*ASSIGNMENT*:
Please, in the data that follows, copy exactly the lines from the line with "[0:05.00-0:05.50]" through the last one, both included. Do not include pictures.

————

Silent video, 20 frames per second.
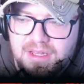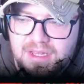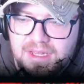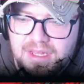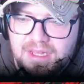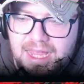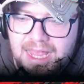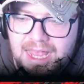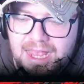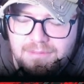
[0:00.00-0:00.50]

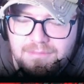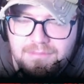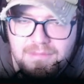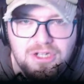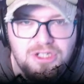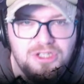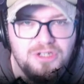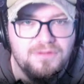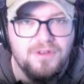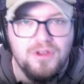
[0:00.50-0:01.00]
how
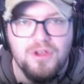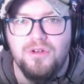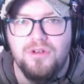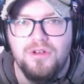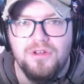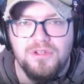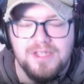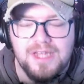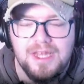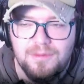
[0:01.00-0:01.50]
much of
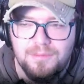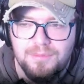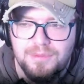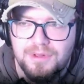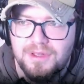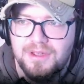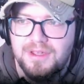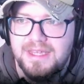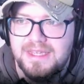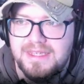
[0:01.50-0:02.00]
Hulu's
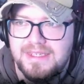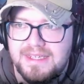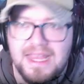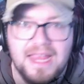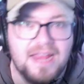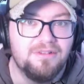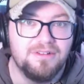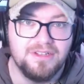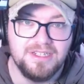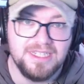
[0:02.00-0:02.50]
output is
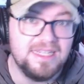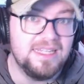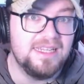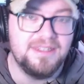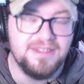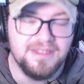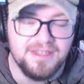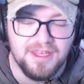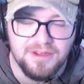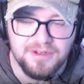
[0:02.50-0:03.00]
guaranteed
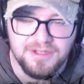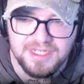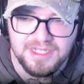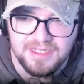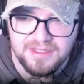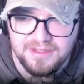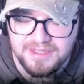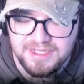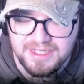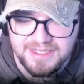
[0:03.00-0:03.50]
to go
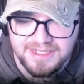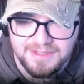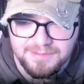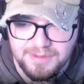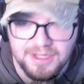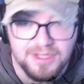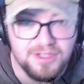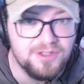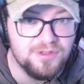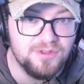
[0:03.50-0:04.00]
to Disney
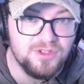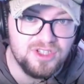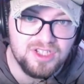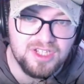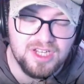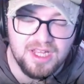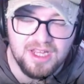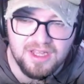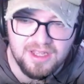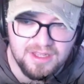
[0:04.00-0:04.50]
Plus, or
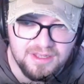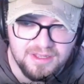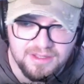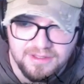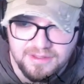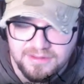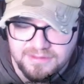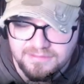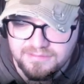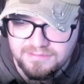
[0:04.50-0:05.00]
Star
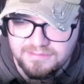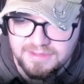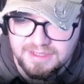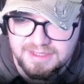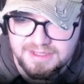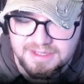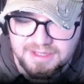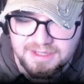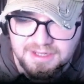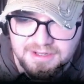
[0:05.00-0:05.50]
is
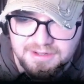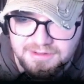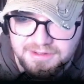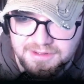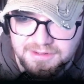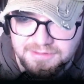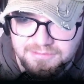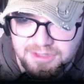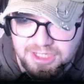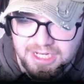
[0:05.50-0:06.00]
the kind of
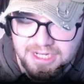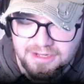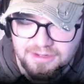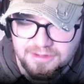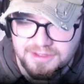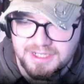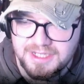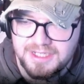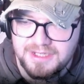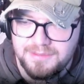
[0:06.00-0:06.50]
the channel
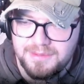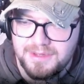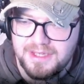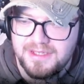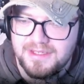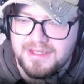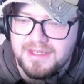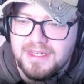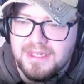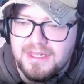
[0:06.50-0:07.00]
on Disney
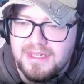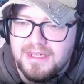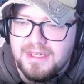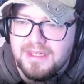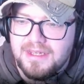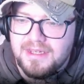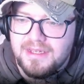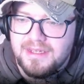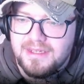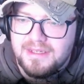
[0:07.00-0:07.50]
Plus.
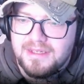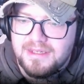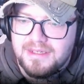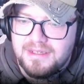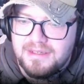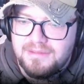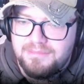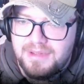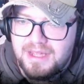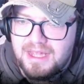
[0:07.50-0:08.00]

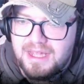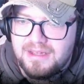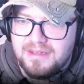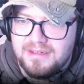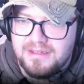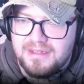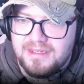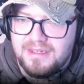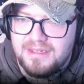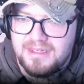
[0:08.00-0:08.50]
But
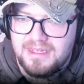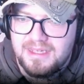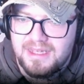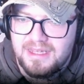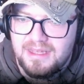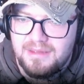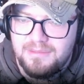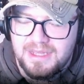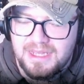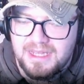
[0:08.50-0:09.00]

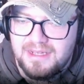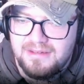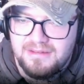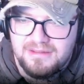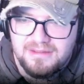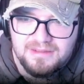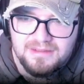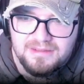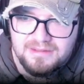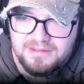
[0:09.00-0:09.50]
yeah, I
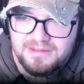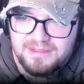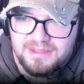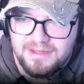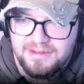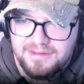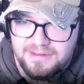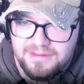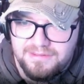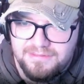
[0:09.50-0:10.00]
mean,
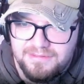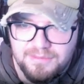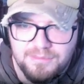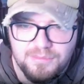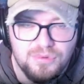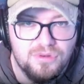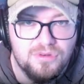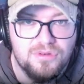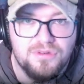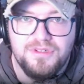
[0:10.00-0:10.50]
I'm
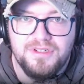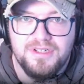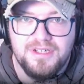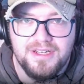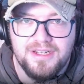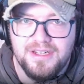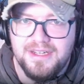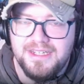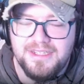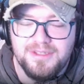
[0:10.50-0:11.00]
bored and
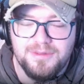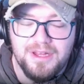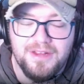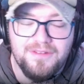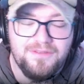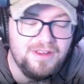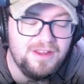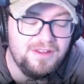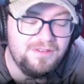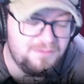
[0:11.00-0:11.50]
I need to,
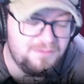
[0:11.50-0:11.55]
if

————

*TASK RESPONSE*:
[0:05.00-0:05.50]
is
[0:05.50-0:06.00]
the kind of
[0:06.00-0:06.50]
the channel
[0:06.50-0:07.00]
on Disney
[0:07.00-0:07.50]
Plus.
[0:07.50-0:08.00]

[0:08.00-0:08.50]
But
[0:08.50-0:09.00]

[0:09.00-0:09.50]
yeah, I
[0:09.50-0:10.00]
mean,
[0:10.00-0:10.50]
I'm
[0:10.50-0:11.00]
bored and
[0:11.00-0:11.50]
I need to,
[0:11.50-0:11.55]
if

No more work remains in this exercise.